** About this exercise **
An exact copy of the data is required. No picture may appear in it.

** Dataset entries **
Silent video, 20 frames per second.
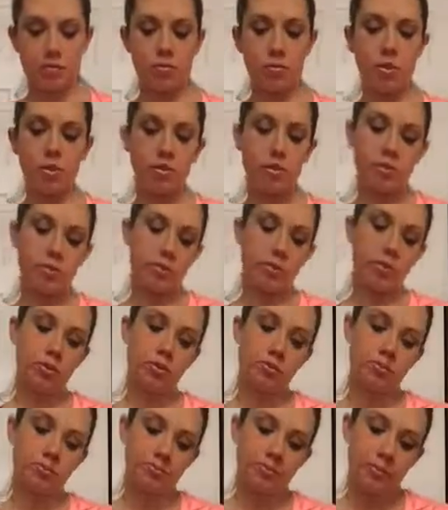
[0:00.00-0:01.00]

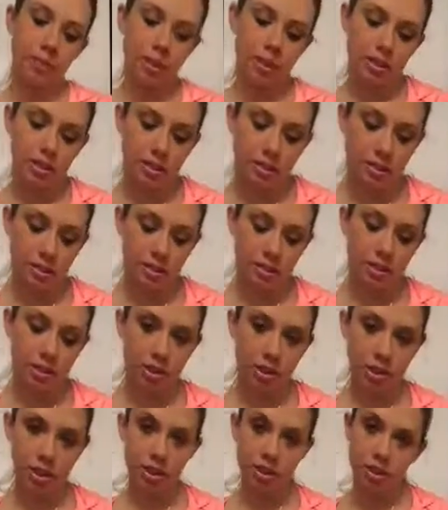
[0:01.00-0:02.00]
moldable. And then you
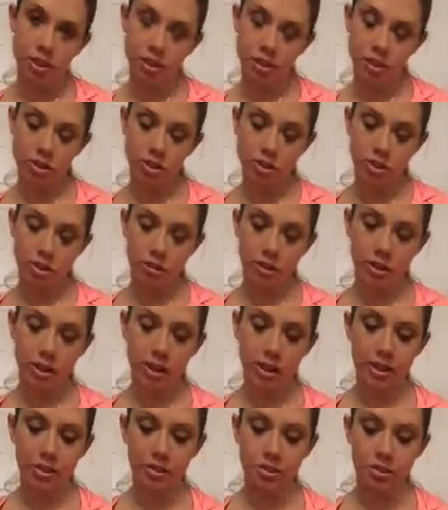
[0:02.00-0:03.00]
take just a toothpick,
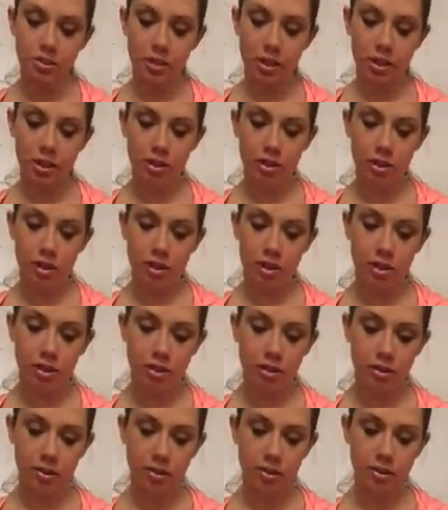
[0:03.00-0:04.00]
and you do not
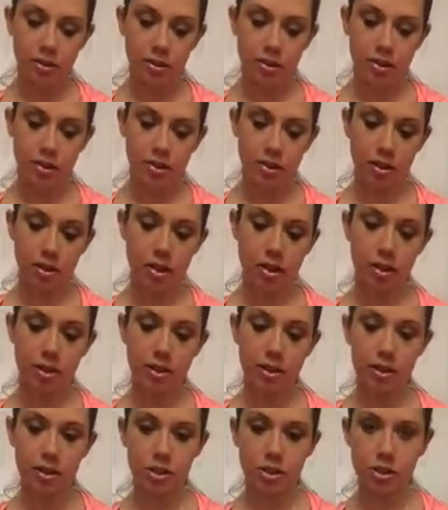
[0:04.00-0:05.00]
need a lot.
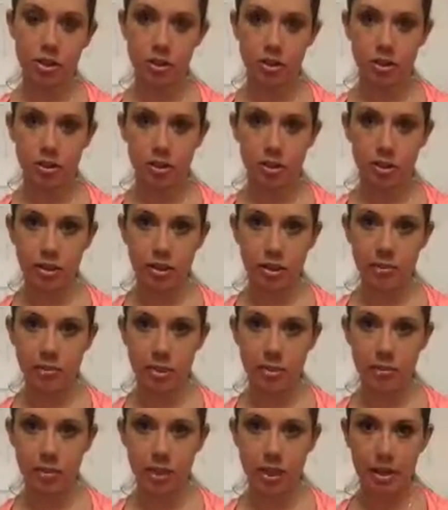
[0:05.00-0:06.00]
You just need like
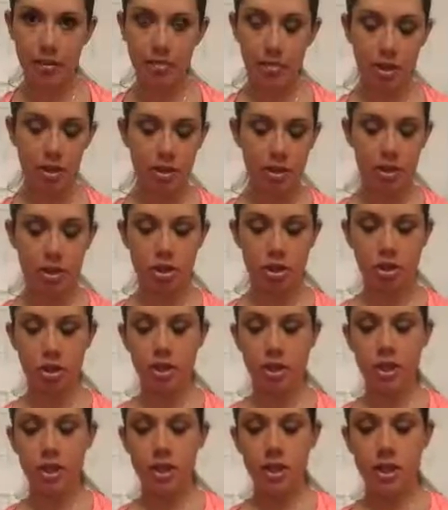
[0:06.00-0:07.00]
maybe that much.
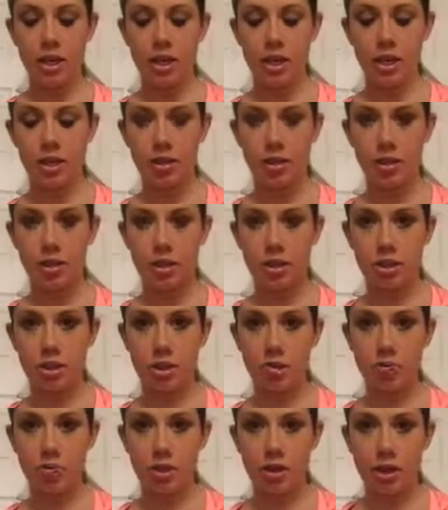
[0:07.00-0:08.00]
And you just
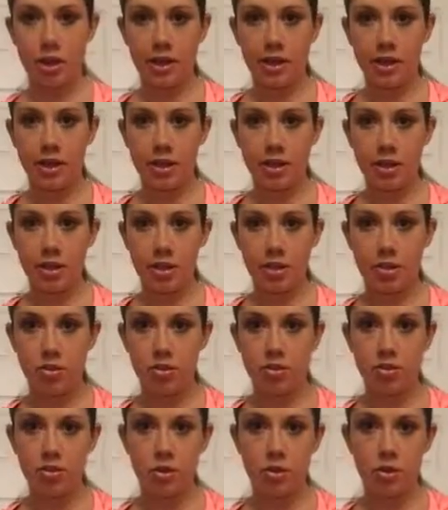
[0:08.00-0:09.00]
apply it
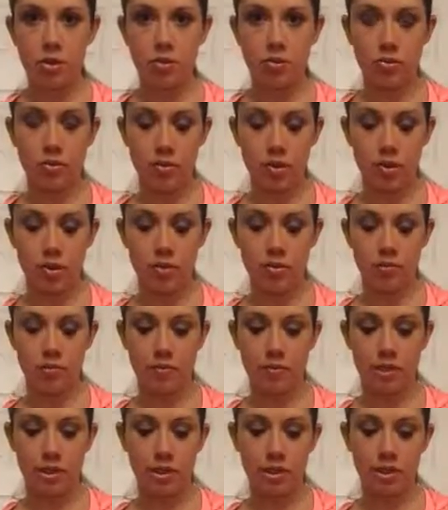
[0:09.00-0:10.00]
to your
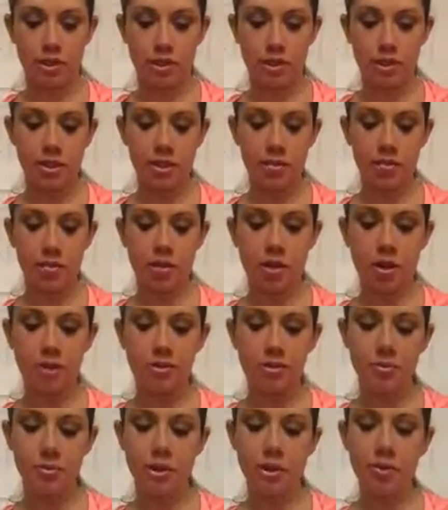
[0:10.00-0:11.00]
fondant. You'll
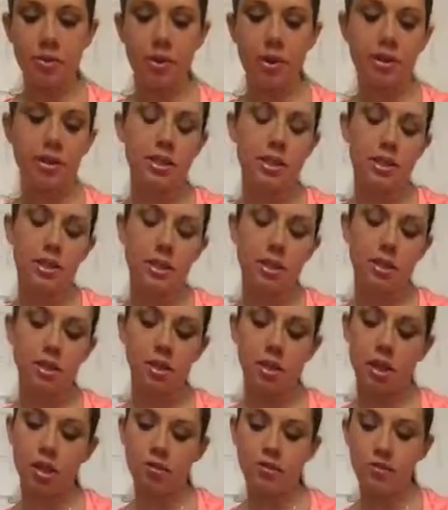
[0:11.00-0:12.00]
probably want to get
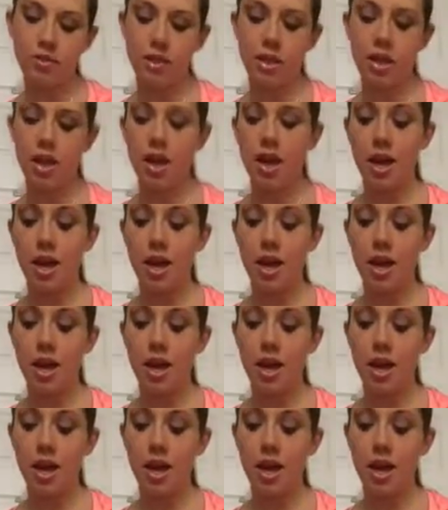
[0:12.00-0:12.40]
gloves.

** Written reply **
Silent video, 20 frames per second.
[0:00.00-0:01.00]

[0:01.00-0:02.00]
moldable. And then you
[0:02.00-0:03.00]
take just a toothpick,
[0:03.00-0:04.00]
and you do not
[0:04.00-0:05.00]
need a lot.
[0:05.00-0:06.00]
You just need like
[0:06.00-0:07.00]
maybe that much.
[0:07.00-0:08.00]
And you just
[0:08.00-0:09.00]
apply it
[0:09.00-0:10.00]
to your
[0:10.00-0:11.00]
fondant. You'll
[0:11.00-0:12.00]
probably want to get
[0:12.00-0:12.40]
gloves.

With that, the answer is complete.